The skill of each performer shined through the piece’s five movements as the challenging composition demanded their individual excellence merge together in astonishingly swift pace. The musician’s nimble fingers and soaring bows danced across strings and weaved through the full range of their instruments. The fiery and piercing finale raced forward with incomprehensible speed and urgency towards the triumphant, powerful end that left no doubt of the Castalian Quartet’s capabilities.
“[Sibelius] had a rowing accident when he was very young and had to stop having any professional dreams. Sometimes I think he almost made his revenge in this piece to ensure that violinists ever after would suffer,” Simonen joked. “It’s a wonderful piece, but it’s really hard.”

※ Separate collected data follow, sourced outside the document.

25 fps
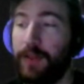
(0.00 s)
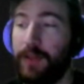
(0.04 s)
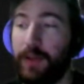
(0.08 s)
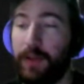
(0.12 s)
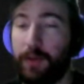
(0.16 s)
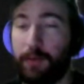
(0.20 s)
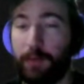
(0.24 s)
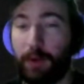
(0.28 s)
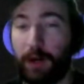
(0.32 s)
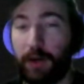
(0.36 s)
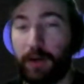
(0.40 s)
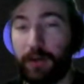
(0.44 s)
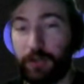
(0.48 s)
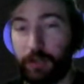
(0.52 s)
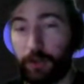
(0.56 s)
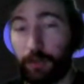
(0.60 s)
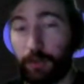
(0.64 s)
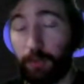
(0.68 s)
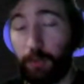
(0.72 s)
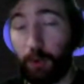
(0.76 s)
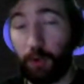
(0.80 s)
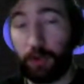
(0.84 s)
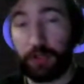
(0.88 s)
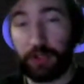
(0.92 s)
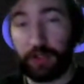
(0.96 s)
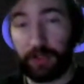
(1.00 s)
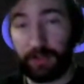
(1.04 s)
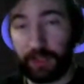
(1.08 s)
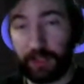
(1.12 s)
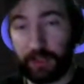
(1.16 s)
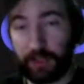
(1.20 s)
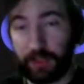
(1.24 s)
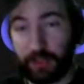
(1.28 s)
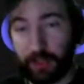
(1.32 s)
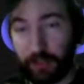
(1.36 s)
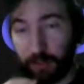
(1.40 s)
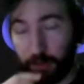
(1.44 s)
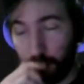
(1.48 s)
The other portion of
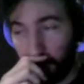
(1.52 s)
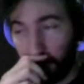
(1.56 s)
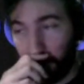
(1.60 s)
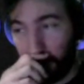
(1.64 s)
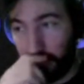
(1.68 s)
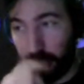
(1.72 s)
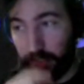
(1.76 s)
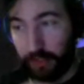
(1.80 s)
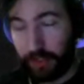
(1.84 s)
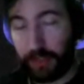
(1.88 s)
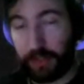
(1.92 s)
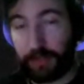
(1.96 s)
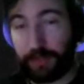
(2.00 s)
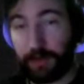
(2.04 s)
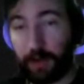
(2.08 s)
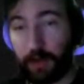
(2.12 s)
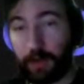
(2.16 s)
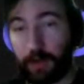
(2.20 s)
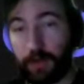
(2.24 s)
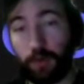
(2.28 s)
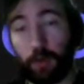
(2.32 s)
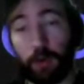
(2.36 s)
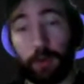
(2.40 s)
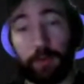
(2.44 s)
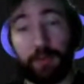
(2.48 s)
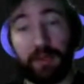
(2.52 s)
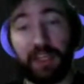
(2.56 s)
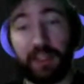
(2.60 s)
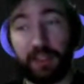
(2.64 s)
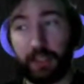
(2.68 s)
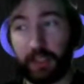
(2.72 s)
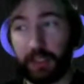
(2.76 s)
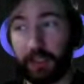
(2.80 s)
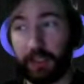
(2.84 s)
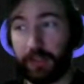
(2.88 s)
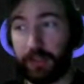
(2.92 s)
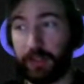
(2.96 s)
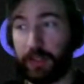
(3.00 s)
this too is as far as what PEAQ
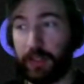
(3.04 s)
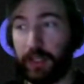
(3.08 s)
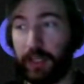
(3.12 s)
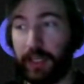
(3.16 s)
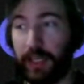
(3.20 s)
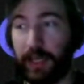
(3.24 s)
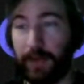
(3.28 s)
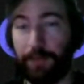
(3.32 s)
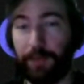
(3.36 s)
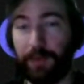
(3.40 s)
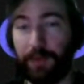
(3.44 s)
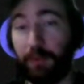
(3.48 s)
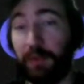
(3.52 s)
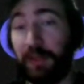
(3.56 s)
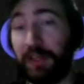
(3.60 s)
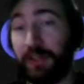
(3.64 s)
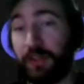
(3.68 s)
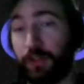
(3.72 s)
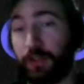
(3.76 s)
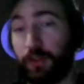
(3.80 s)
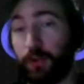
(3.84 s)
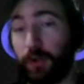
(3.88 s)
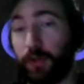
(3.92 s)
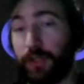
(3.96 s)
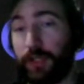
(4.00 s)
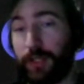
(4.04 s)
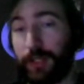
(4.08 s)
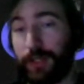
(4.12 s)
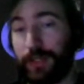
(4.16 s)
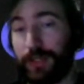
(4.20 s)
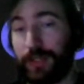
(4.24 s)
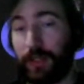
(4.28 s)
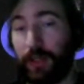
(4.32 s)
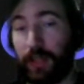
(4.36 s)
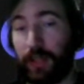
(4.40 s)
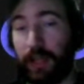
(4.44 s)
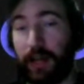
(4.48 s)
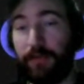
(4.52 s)
does. Again, the PEAQ storage
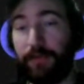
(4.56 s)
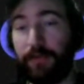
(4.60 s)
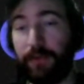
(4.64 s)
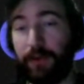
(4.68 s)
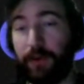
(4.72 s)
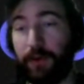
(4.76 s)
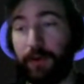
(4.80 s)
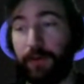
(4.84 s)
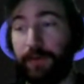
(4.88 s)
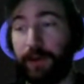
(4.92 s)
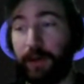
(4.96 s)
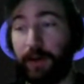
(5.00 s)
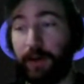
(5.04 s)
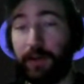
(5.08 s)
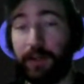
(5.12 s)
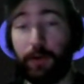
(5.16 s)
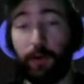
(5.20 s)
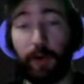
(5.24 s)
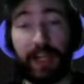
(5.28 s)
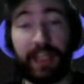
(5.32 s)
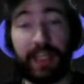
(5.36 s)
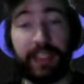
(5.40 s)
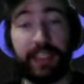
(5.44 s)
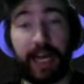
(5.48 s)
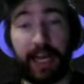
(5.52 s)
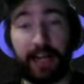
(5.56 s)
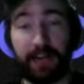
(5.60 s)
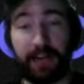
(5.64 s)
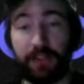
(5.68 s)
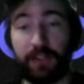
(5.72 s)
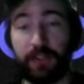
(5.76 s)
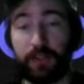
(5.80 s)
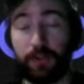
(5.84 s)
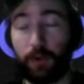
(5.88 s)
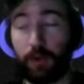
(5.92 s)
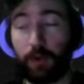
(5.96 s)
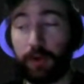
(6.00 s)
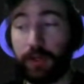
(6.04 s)
doesn't allow for very great data
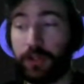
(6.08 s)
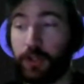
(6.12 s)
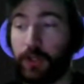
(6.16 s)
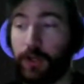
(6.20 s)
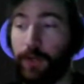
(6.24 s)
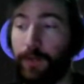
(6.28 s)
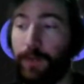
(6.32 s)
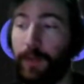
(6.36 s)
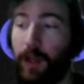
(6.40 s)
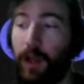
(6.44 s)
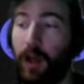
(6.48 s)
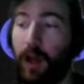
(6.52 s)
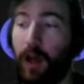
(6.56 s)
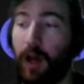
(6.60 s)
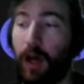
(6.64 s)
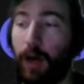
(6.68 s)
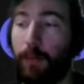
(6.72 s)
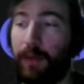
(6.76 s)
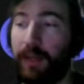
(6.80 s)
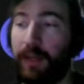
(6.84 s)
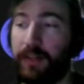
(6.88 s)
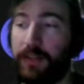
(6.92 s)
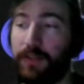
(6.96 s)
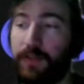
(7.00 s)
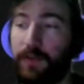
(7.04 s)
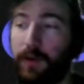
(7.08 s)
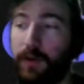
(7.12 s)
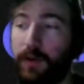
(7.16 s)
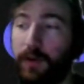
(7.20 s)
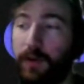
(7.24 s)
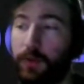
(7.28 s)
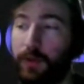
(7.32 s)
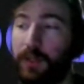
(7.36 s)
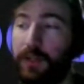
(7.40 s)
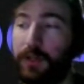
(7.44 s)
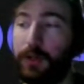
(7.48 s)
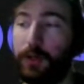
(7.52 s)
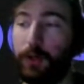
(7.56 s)
storage. And as far
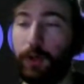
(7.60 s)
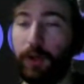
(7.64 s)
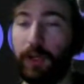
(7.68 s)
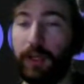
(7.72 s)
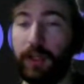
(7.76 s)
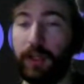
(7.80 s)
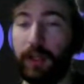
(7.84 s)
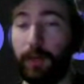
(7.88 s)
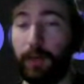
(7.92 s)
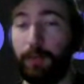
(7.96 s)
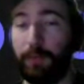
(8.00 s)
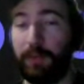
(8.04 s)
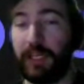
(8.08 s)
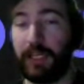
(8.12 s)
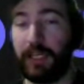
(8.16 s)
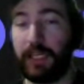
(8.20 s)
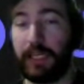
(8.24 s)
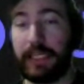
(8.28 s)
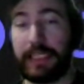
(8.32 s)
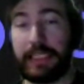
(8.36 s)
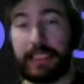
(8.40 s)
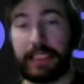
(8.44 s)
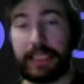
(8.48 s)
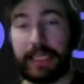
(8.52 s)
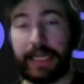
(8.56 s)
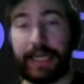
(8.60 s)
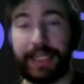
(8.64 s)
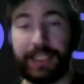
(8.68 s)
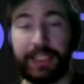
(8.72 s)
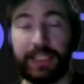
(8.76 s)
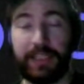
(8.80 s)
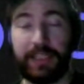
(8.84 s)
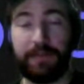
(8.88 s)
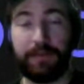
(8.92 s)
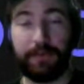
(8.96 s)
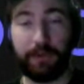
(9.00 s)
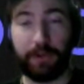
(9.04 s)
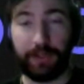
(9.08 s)
as when you create a PEAQ
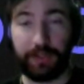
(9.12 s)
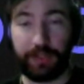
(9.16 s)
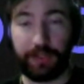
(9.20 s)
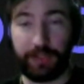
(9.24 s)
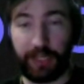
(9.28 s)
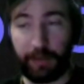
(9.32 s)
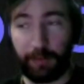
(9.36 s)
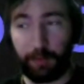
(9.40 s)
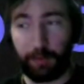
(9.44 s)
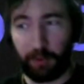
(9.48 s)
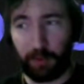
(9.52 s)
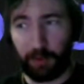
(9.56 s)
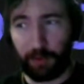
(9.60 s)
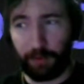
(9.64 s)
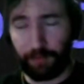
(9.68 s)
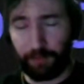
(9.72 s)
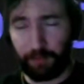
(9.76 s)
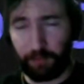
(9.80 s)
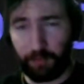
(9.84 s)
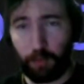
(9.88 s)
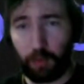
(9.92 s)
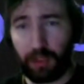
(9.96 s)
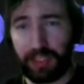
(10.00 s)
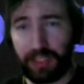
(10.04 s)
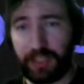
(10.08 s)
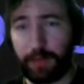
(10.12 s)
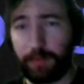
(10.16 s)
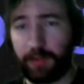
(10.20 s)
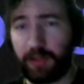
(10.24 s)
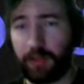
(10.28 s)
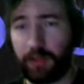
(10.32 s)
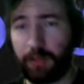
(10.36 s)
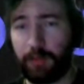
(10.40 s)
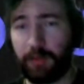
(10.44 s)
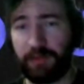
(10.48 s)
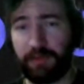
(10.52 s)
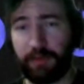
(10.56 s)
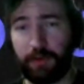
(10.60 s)
DID, for example, we
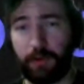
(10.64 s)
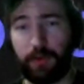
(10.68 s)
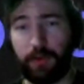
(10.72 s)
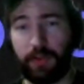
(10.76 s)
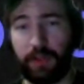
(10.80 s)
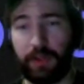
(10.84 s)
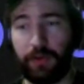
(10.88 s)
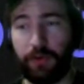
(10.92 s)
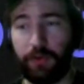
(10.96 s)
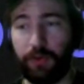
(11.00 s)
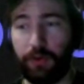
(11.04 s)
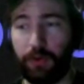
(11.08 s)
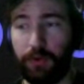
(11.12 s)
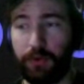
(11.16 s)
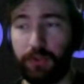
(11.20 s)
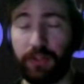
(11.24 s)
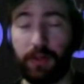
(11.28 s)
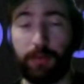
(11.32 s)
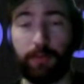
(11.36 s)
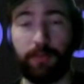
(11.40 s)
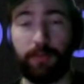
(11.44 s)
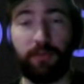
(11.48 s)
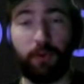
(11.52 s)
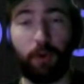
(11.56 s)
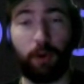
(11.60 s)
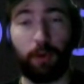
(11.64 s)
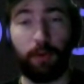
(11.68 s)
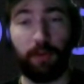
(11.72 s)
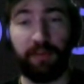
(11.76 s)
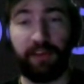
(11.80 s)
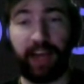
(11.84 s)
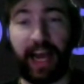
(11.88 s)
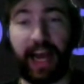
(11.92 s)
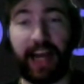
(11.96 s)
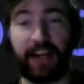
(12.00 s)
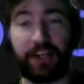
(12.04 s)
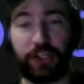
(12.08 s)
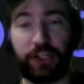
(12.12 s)
typically prefer that you use some form of
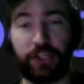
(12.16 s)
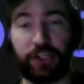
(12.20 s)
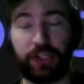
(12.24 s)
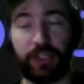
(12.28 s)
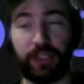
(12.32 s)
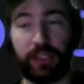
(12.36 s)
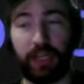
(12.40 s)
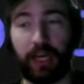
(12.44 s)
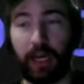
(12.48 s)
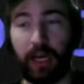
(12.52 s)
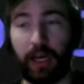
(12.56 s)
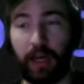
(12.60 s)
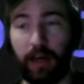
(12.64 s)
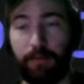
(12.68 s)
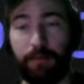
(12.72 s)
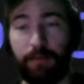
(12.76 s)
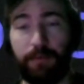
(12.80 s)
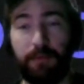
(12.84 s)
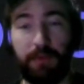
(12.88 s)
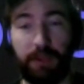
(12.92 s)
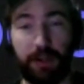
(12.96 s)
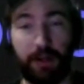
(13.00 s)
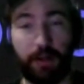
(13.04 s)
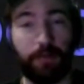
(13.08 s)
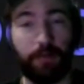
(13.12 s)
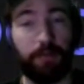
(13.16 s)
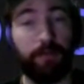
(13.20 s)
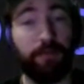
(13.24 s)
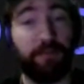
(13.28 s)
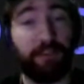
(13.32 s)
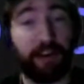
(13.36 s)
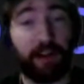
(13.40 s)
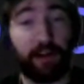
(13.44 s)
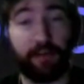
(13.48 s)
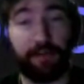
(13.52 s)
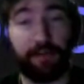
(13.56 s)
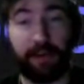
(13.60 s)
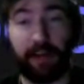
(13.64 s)
hashed,
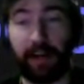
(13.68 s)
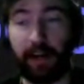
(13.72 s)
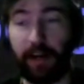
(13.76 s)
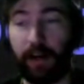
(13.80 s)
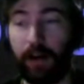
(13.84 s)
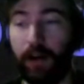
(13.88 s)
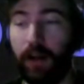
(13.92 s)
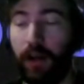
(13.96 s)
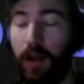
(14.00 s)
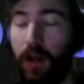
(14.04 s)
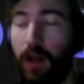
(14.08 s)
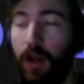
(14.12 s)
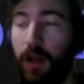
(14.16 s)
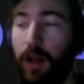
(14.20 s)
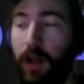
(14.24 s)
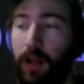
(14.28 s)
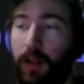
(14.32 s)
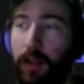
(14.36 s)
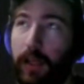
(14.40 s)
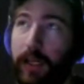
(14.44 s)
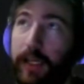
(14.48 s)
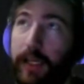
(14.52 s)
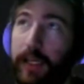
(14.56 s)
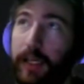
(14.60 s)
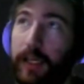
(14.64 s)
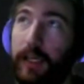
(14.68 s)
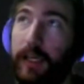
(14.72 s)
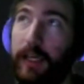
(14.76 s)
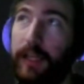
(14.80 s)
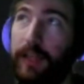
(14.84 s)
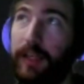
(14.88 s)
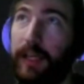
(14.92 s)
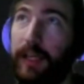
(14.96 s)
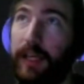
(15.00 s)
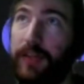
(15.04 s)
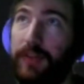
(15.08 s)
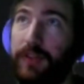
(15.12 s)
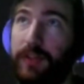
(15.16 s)
verifier. Like in
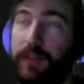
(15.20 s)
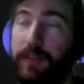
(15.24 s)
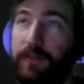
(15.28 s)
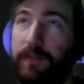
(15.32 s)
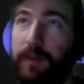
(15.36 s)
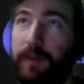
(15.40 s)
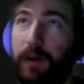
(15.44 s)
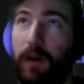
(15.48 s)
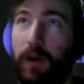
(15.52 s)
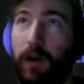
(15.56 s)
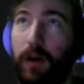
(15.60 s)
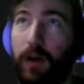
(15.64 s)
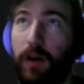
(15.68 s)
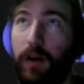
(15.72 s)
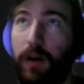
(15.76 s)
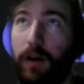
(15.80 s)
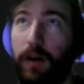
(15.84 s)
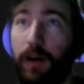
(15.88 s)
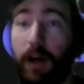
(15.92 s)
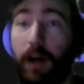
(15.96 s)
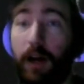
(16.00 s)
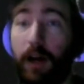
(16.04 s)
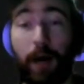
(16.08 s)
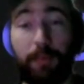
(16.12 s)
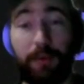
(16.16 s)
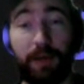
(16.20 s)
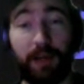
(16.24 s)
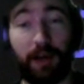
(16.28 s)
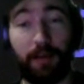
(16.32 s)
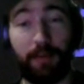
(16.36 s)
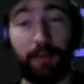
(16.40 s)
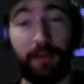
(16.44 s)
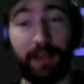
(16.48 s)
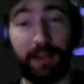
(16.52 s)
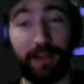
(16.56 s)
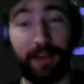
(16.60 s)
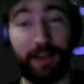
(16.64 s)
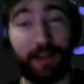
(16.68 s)
the case of our
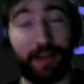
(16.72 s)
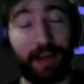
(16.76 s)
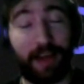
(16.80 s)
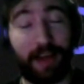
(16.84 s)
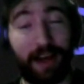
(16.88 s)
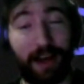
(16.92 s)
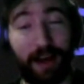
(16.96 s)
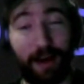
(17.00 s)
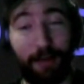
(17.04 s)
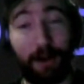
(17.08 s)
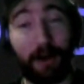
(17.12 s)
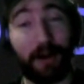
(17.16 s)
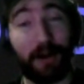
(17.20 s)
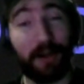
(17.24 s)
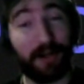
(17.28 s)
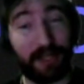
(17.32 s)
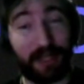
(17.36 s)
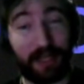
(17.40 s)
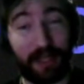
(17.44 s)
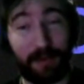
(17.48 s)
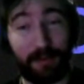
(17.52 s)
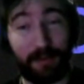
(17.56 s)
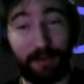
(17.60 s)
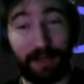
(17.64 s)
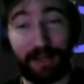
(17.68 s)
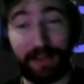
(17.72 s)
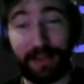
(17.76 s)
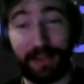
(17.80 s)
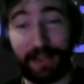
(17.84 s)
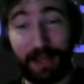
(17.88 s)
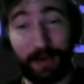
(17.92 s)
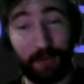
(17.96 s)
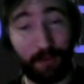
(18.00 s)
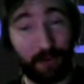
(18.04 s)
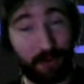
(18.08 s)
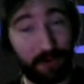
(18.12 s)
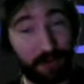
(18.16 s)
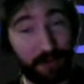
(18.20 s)
upcoming marketing campaign, the
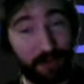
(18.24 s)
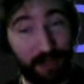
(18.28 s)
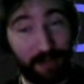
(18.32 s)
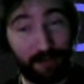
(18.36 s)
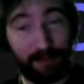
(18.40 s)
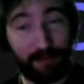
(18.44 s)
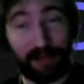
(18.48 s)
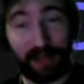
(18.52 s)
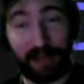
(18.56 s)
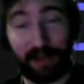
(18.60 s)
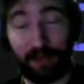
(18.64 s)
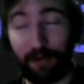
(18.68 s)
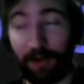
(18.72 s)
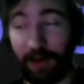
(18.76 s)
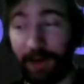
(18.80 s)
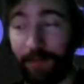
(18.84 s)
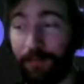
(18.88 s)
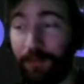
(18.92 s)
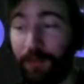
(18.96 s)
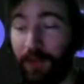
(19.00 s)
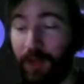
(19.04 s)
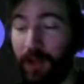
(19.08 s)
Get Real campaign, right?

The final quartet was Beethoven’s String Quartet in B-flat Major, Op. 130, with Grosse Fuge, Op. 133, which ended the night on the group’s most complex and lengthy piece. The early movements shift from intensely fast to delicately slow, from the D-flat key to the distant and unexpected G-flat. The piece’s cyclical tension is expertly conveyed through the Castalian Quartet’s mastery of each moment of their performance. The musicians understood how to shift between such contradictions without losing the audience, and in doing so delivered them to the grand finale of the night.
The final movement of this piece, Grosse Fuge (Op. 133), was originally replaced by a lighter conclusion because it was seen as incomprehensible and unplayable. The program notes that “the fugue is a mighty struggle stretching mind and sinews to the limit,” but the Castalian Quartet successfully conquered Beethoven’s majestic and joyful finale in the cathartic culmination of their performance.
As the audience emerged from Robison Hall, gathering their umbrellas and coats to return home, the soft falling of rain returned them to reality. The cascading showers felt as though the Castalian Spring had opened in the town of Middlebury that night and poured out its brilliant, musical waters for all those who had made the journey.